In 2014/15, the Analytics and Research Teams at Wikimedia developed a new and more comprehensive definition and algorithm to count pageviews. "Pageviews" or "Current Pageviews" refers to a tally using the new algorithm. As of 2015, many dashboards and reports continue to use the legacy definition of pageviews and those counts should be referred to as "Legacy Pageviews".
|Data Source||sampled web-request logs||un-sampled web-request logs|
|Examples||WMF Quarterly Report|
Eventually some dashboards will be deprecated
or migrated to use the current pageview definition.
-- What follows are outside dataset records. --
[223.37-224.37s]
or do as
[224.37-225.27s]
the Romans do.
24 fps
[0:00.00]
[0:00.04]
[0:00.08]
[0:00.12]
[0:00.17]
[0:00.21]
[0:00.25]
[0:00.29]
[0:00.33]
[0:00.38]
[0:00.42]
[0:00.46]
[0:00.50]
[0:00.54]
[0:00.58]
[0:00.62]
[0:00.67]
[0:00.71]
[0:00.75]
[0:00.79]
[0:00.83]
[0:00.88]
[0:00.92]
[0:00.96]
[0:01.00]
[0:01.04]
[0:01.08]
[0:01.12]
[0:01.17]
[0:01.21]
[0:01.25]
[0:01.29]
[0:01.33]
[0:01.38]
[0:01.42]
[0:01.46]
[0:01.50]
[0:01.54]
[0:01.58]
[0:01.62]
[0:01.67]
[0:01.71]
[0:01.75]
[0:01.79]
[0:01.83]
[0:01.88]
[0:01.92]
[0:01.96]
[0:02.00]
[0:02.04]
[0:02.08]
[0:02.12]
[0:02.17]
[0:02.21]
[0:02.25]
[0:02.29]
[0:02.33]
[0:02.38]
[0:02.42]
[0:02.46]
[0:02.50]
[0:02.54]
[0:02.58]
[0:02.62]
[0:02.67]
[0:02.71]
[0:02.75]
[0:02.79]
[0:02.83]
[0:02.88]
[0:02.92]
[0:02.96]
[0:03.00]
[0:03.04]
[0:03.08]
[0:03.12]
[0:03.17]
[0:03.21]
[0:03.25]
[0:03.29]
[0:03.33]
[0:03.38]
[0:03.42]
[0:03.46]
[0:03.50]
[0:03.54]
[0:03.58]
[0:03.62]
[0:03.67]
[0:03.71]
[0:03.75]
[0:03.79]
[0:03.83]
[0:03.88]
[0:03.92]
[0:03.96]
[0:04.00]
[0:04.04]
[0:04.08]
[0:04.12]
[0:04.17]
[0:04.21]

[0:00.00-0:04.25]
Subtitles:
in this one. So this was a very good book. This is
- The Research team has developed a new definition of Pageviews: https://meta.wikimedia.org/wiki/Research:Page_view
- The new definition is better because:
- it is based on all the web-request logs (not a 1:1000 sampling of them);
- it can detect and flag more spiders (which can be a significant fraction of total traffic on some wikis);
- The new definition will evolve over time as new ways of viewing content are developed (e.g. a mobile app using and APIs)
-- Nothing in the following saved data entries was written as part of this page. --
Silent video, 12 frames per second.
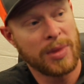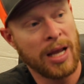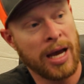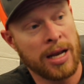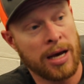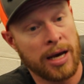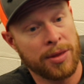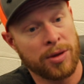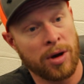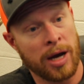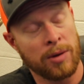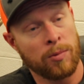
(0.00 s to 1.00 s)
And I
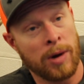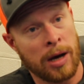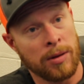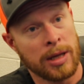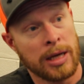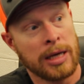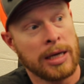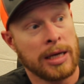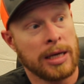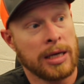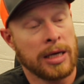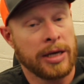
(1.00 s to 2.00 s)
thought, well,
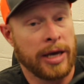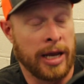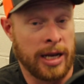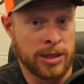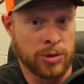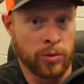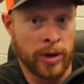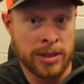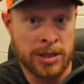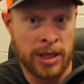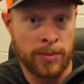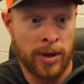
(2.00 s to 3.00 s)
it is
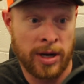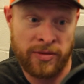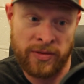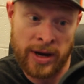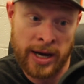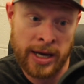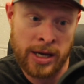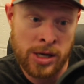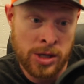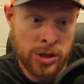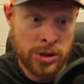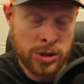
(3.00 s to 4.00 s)
risky, but if I
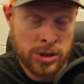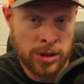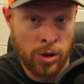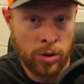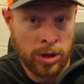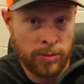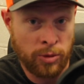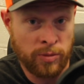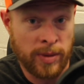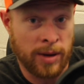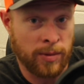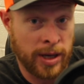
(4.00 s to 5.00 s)
slowly move
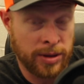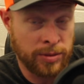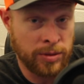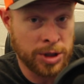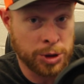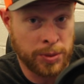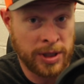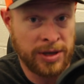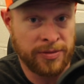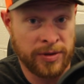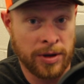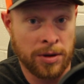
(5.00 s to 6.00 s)
my way through this pea
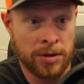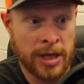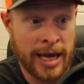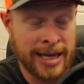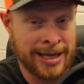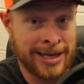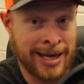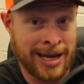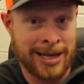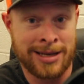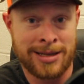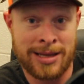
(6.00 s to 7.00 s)
field and
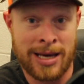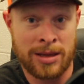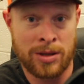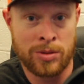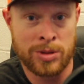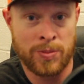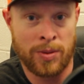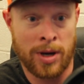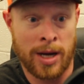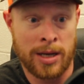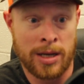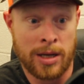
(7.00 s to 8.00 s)
get into that low
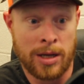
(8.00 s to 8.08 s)
spot,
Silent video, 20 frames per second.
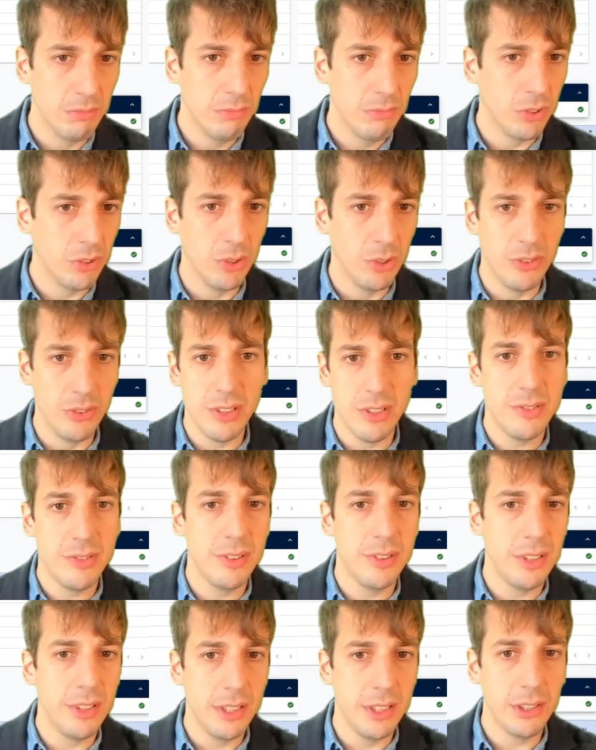so it's easy
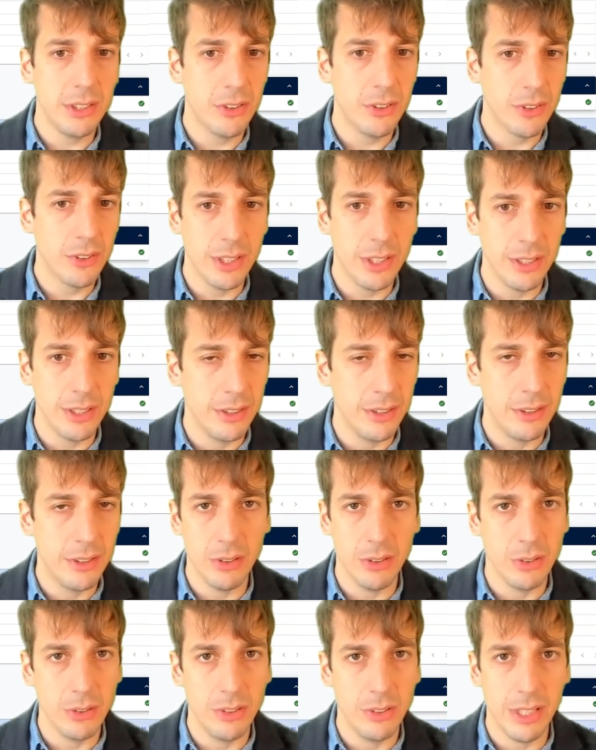to integrate into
- The new definition is generated on the analytics cluster using Hadoop and web request logs
- Current pageview counts are being tallied starting May 1 2015
- Where appropriate, we will slowly transition uses of legacy pageviews to use current pageviews or we will point out where legacy pageviews are used.
- The previous definition is documented here: https://phabricator.wikimedia.org/diffusion/ANME/browse/master/pageviews/webstatscollector/pageview_definition.png
- The previous definition relied on a tool named webstatscollector: Analytics/Webstatscollector
Comparing current and legacy pageviews
Legacy pageview counts can/are larger than current pageview counts because of traffic from spiders. The current definition makes a better effort at counting traffic from real persons and excluding automata. Please take this into account when trying to plot year over year changes in traffic. For example, when looking at http://stats.wikimedia.org/EN/TablesPageViewsMonthlyCombined.htm there is a discontinuity in traffic on May 2015 because that is when the current pageview definition is used to report traffic.